Although she’s five blocks away from her third-grade classroom, Jerilyn McLean can raise a hand to answer a math question, collaborate on a geography project, or ask for advice. Thanks to PEBBLES, a pair of 160-pound robots with interactive video systems that link her home to school, Jerilyn has been able to participate in class discussions at William Lincoln School, in Brookline, Massachusetts, without leaving home. “It’s not the same as being in class,” admits Jerilyn, 9, whose treatments for an immune deficiency forced her to miss all of second grade and most of third. “But I get to socialize with my friends. I love my class.”
Using a joystick, Jerilyn can raise the robot’s hand to signal that she wishes to speak, swivel the robot’s head (and her field of vision) to follow class activities and zoom in on a blackboard, textbook, or speaker. She can also adjust the microphone volume. It’s the next best thing to being there.
PEBBLES could potentially help some 600,000 U.S. students a year whose illnesses prevent them from attending school for extended periods. The units also could potentially help autistic students, who would be able to control their interactivity with other students. For Jerilyn, who was diagnosed with severe aplastic anemia and underwent 80 blood transfusions and a bone marrow transplant, PEBBLES has helped keep her up-to-date academically and socially, says her father, Paul McLean.

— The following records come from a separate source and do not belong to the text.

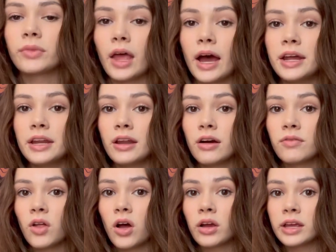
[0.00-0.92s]
I did not
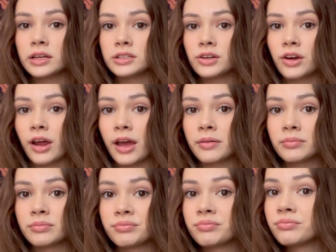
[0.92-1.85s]
vlog yesterday.
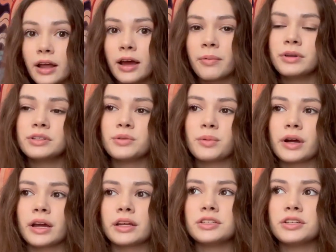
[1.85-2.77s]
I went to
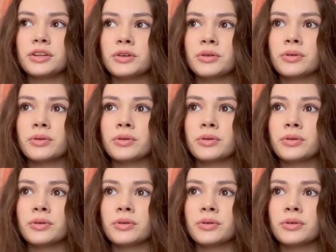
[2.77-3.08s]
work at 2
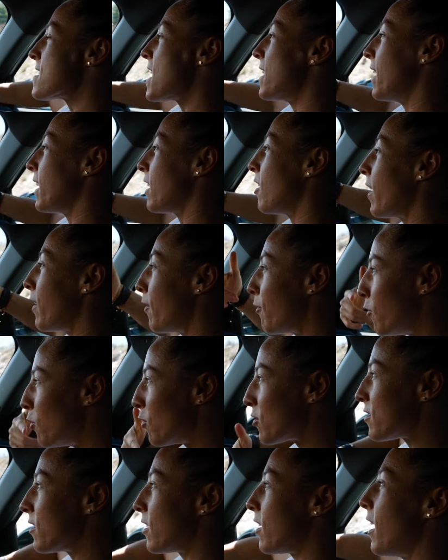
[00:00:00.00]
And then kind of
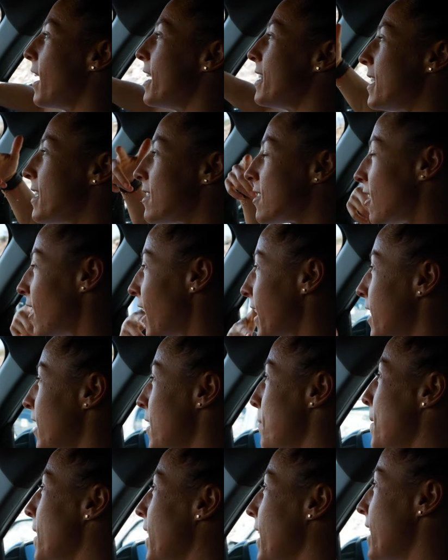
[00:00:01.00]
force the guys into like
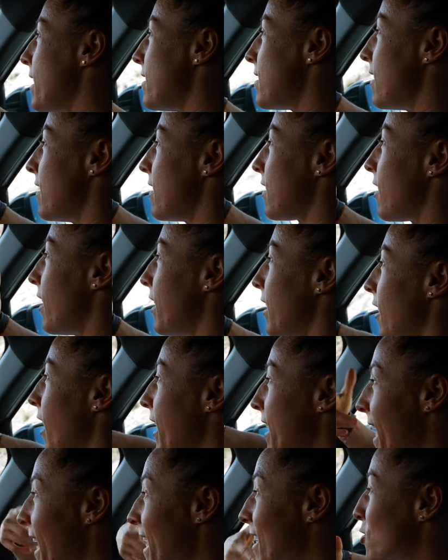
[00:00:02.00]
an ability to kind of
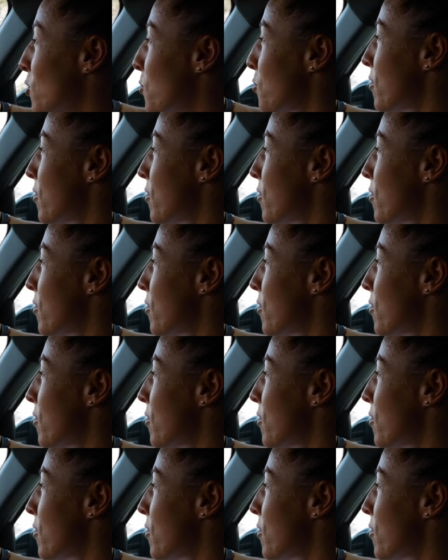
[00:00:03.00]
like nasal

Jerilyn’s success also depends on her teacher, Libby Donovan, who schedules appropriate lessons and tech assistance in the one to two hours a day that Jerilyn participates in class. Donovan says the key is communication with Jerilyn’s parents to explain Jerilyn’s inclusion in daily lessons and confirm that Jerilyn has the required written materials ahead of time. Thanks to PEBBLES and her teacher, when Jerilyn returns she’ll be right in step with the classmates she last sat next to in September 2005.
What it is: PEBBLES stands for Providing Education by Bringing Learning Environments to Students.
How it works: PEBBLES goes beyond conventional videoconferencing to create a “telepresence,” or physical connection between the remote student and the rest of the class by swiveling the head and maintaining eye contact with whomever is speaking, according to Andrew Summa of the National Center for Electronically Mediated Learning, in Milford, Connecticut. Some units even have scanners, printers, and faxes for transmitting tests and materials.
Who has it: Thanks to $2.5 million in grants from the Department of Education over the past five years, the U.S. now has about two dozen PEBBLES units, most located in children’s hospitals. The units are developed at Ryerson University, in Toronto, and manufactured by IBM Canada.